I – a outorga, por meio de contrato escrito de parceria, meação ou comodato, de até 50% (cinqüenta por cento) de imóvel rural cuja área total não seja superior a 4 (quatro) módulos fiscais, desde que outorgante e outorgado continuem a exercer a respectiva atividade, individualmente ou em regime de economia familiar;

II – a exploração da atividade turística da propriedade rural, inclusive com hospedagem, por não mais de 120 (cento e vinte) dias ao ano;

III – a participação em plano de previdência complementar instituído por entidade classista a que seja associado em razão da condição de trabalhador rural ou de produtor rural em regime de economia familiar;

IV – ser beneficiário ou fazer parte de grupo familiar que tem algum componente que seja beneficiário de programa assistencial oficial de governo;

V – a utilização pelo próprio grupo familiar, na exploração da atividade, de processo de beneficiamento ou industrialização artesanal, na forma do § 11 do art. 25 da Lei no 8.212, de 24 de julho de 1991;

VI - a associação em cooperativa agropecuária;

VII - a incidência do Imposto Sobre Produtos Industrializados - IPI sobre o produto das atividades desenvolvidas nos termos do § 12 do art. 11 da Lei nº 8.213/1991.

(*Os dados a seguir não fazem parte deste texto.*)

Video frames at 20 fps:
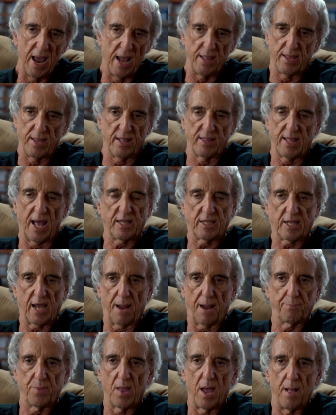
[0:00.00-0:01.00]
And at that
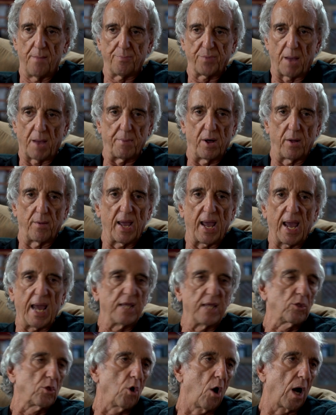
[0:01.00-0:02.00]
time, about
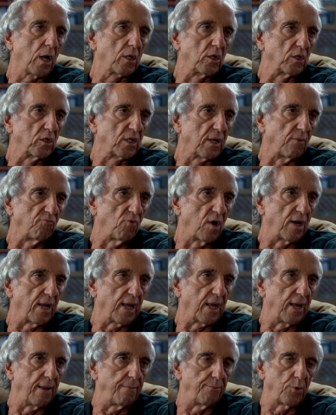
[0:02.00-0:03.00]
8 doctors come
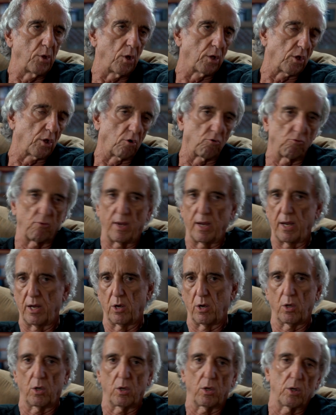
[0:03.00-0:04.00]
running in. Dr.
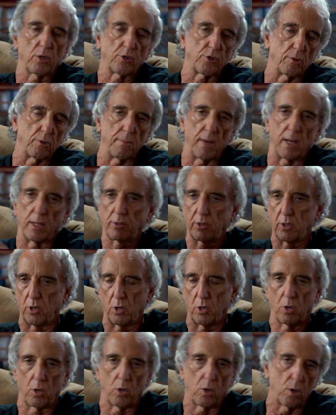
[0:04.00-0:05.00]
Garrido,
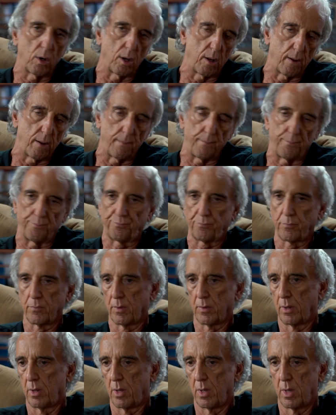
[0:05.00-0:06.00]
Sormento,
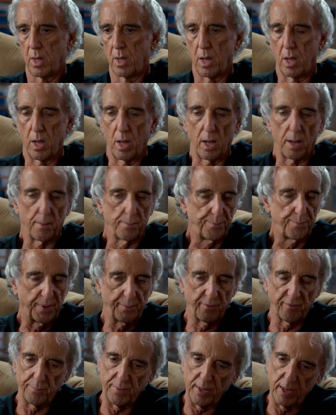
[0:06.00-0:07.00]

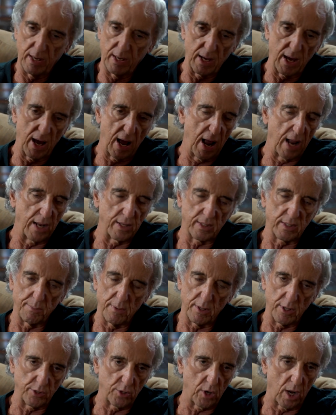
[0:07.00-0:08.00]
people in the ER, and some
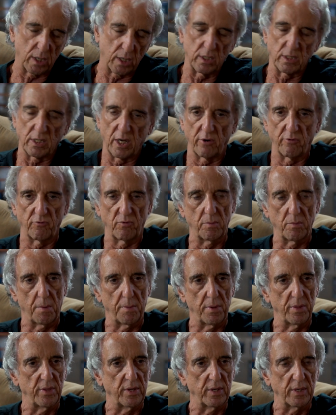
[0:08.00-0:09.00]
other doctors, I don't
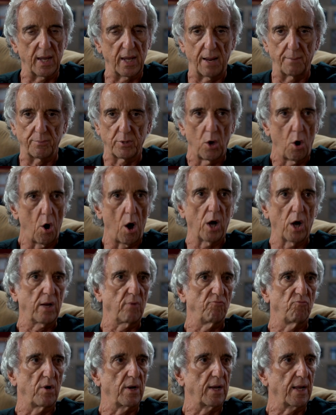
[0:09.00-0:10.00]
remember their names, all
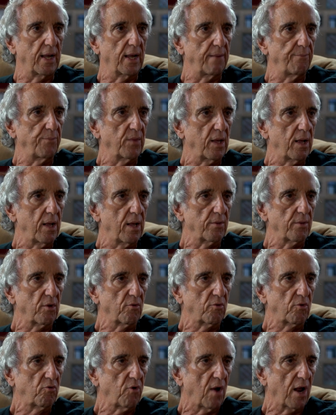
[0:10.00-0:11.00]
come running in
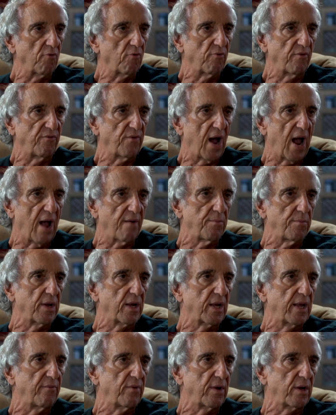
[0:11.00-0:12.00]
to try to revive him
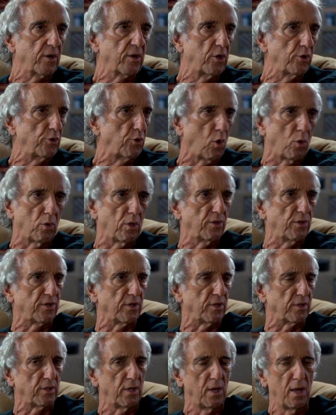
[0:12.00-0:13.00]
and giving
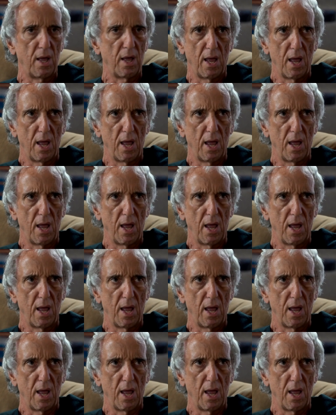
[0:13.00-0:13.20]
condolences.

· - Não é segurado especial o membro de grupo familiar que possuir outra fonte de rendimento, exceto se decorrente de (Lei nº 8.213/1991, art. 11, § 9º):

I – benefício de pensão por morte, auxílio-acidente ou auxílio-reclusão, cujo valor não supere o do menor benefício de prestação continuada da Previdência Social;

II – benefício previdenciário pela participação em plano de previdência complementar instituído nos termos do inciso IV do § 8o deste artigo;

III - exercício de atividade remunerada em período não superior a 120 (cento e vinte) dias, corridos ou intercalados, no ano civil, observado o disposto no § 13 do art. 12 da Lei nº 8.212, de 24 de julho de 1991;

IV – exercício de mandato eletivo de dirigente sindical de organização da categoria de trabalhadores rurais;

V – exercício de mandato de vereador do Município em que desenvolve a atividade rural ou de dirigente de cooperativa rural constituída, exclusivamente, por segurados especiais, observado o disposto no § 13 do art. 12 da Lei nº 8.212, de 24 de julho de 1991;

VI – parceria ou meação outorgada na forma e condições estabelecidas no inciso I do § 8o deste artigo;

VII – atividade artesanal desenvolvida com matéria-prima produzida pelo respectivo grupo familiar, podendo ser utilizada matéria-prima de outra origem, desde que a renda mensal obtida na atividade não exceda ao menor benefício de prestação continuada da Previdência Social;

VIII – atividade artística, desde que em valor mensal inferior ao menor benefício de prestação continuada da Previdência Social.


-· A participação do segurado especial em sociedade empresária, em sociedade simples, como empresário individual ou como titular de empresa individual de responsabilidade limitada de objeto ou âmbito agrícola, agroindustrial ou agroturístico, considerada microempresa nos termos da Lei Complementar no 123, de 14 de dezembro de 2006, não o exclui de tal categoria previdenciária, desde que, mantido o exercício da sua atividade rural na forma do inciso VII do caput e do § 1º, a pessoa jurídica componha-se apenas de segurados de igual natureza e sedie-se no mesmo Município ou em Município limítrofe àquele em que eles desenvolvam suas atividades (Lei nº 8.213/1991, art. 11, § 12). Destaca-se, quanto a este ponto, a necessidade do objeto ser vinculado ao setor rural.